A. 整形外科の治療は通院期間が長くなるイメージがあるかもしれませんが、当院ではできるだけ短期間で治療を終わらせることを心がけています。
治療効果があれば続けますし、治療効果がなければ診断の見直しやセカンドオピニオンをします。とにかく毎回の治療の効果があがっているかどうかをモニターしながら、いたずらに余計な時間を使わないようにリードしています。

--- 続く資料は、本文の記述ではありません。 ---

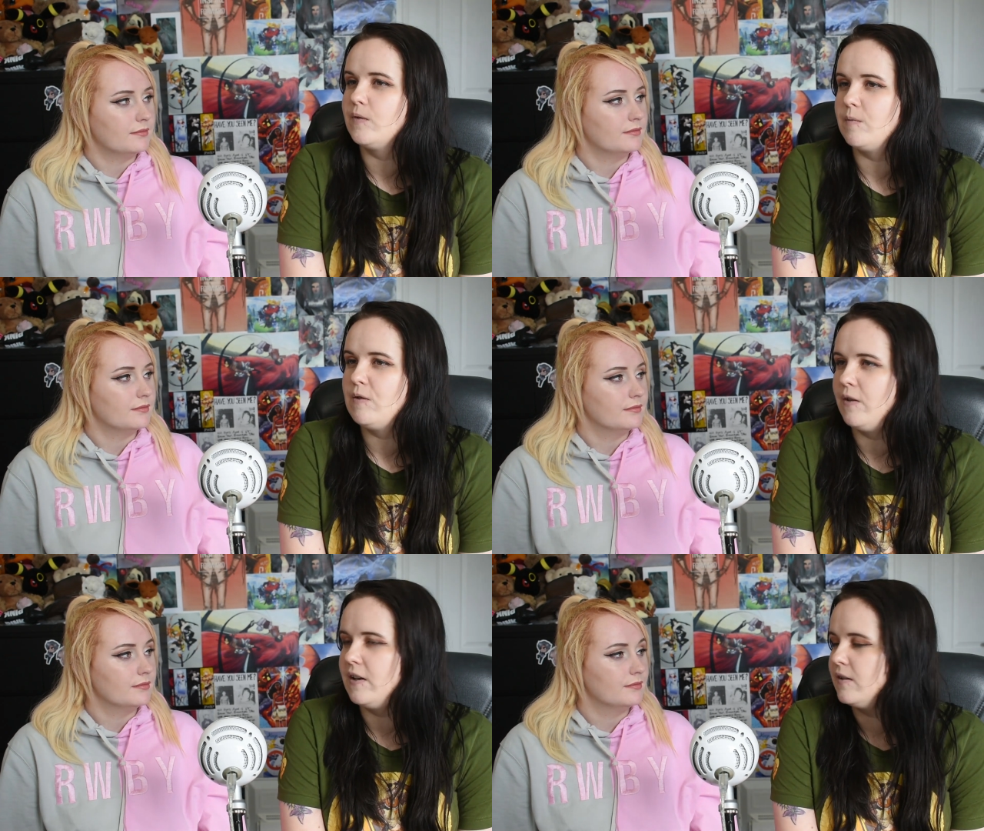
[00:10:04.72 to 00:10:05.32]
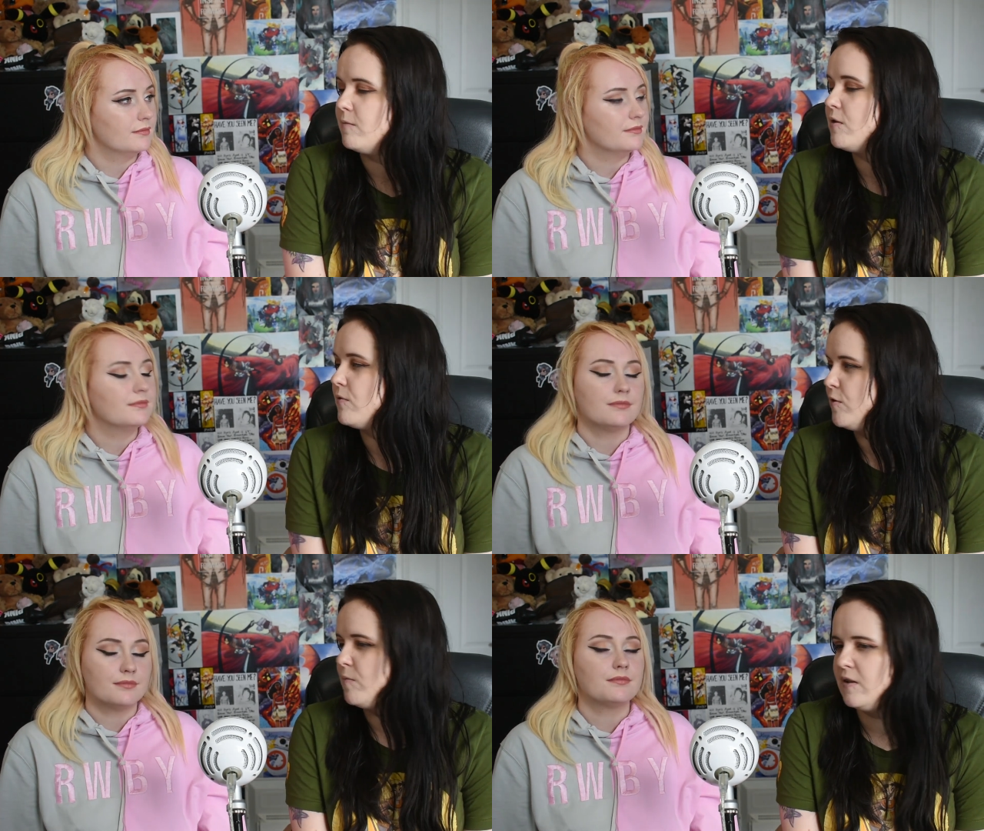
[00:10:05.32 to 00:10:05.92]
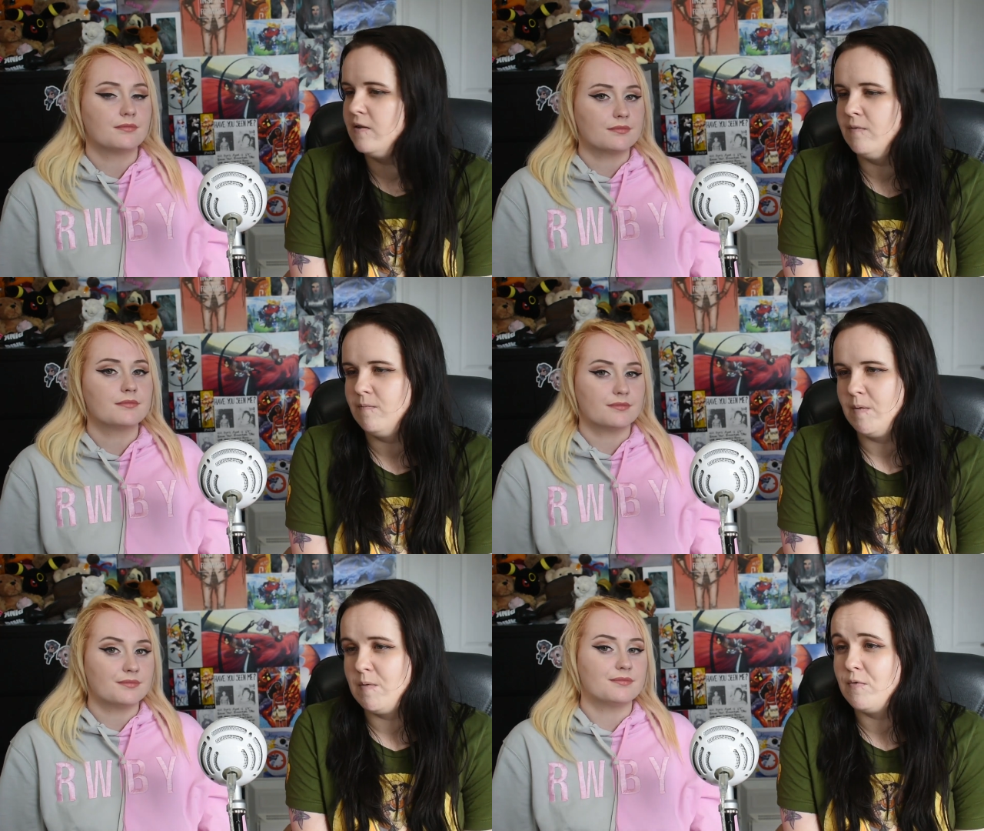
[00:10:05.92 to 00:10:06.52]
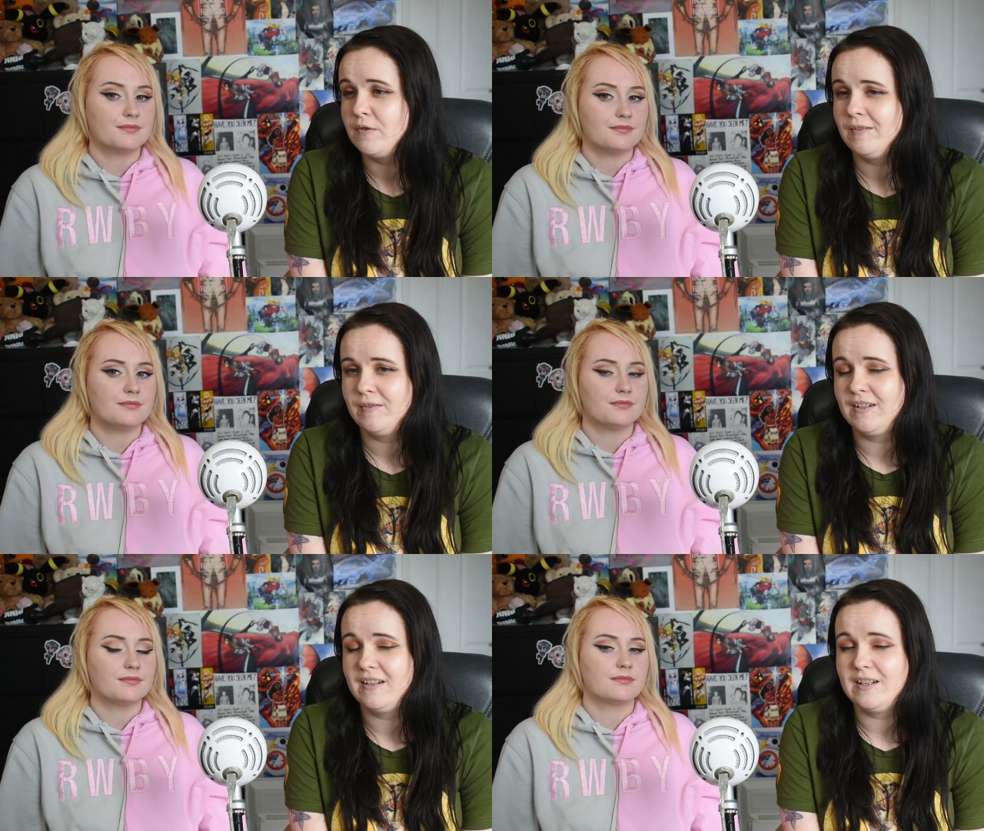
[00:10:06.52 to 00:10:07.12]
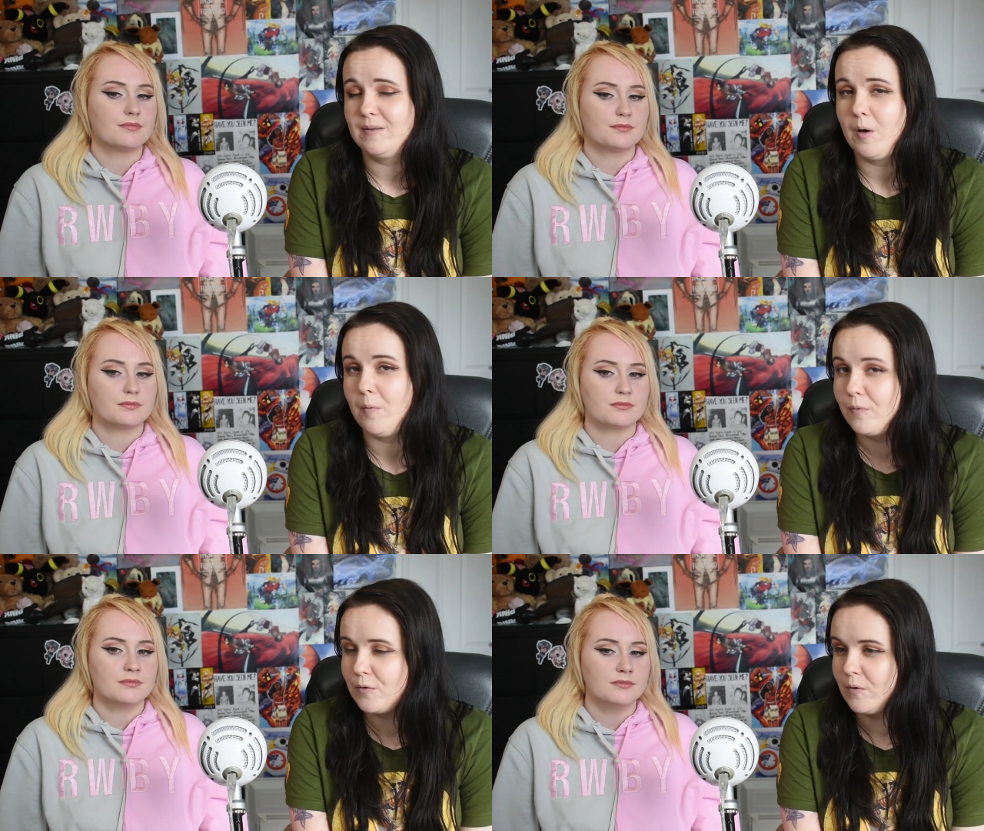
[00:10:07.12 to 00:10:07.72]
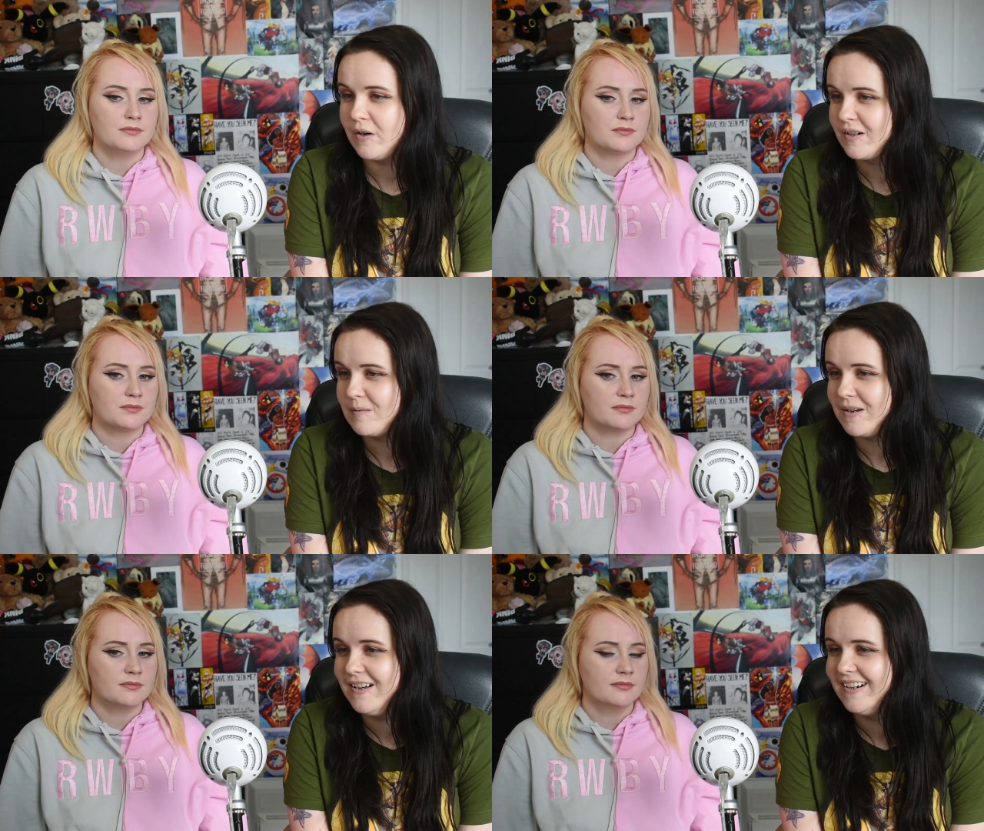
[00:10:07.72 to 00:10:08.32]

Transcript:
Speaker 1: that we find about RWBY. I mean, most of it ends up coming from Twitter, to be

Q. 最後に患者様へのメッセージをお願いいたします。
リモート取材日:2021.8.30
*本文、および動画で述べられている内容は医師個人の見解であり、特定の製品等の推奨、効能効果や安全性等の保証をするものではありません。また、内容が必ずしも全ての方にあてはまるわけではありませんので詳しくは主治医にご相談ください。
先生からのメッセージ
スポーツ外傷や障害に対して、できるだけ早く症状を改善し、本来のパフォーマンスを取り戻すために、保存治療の手段としてPRP療法という再生治療を取り入れています。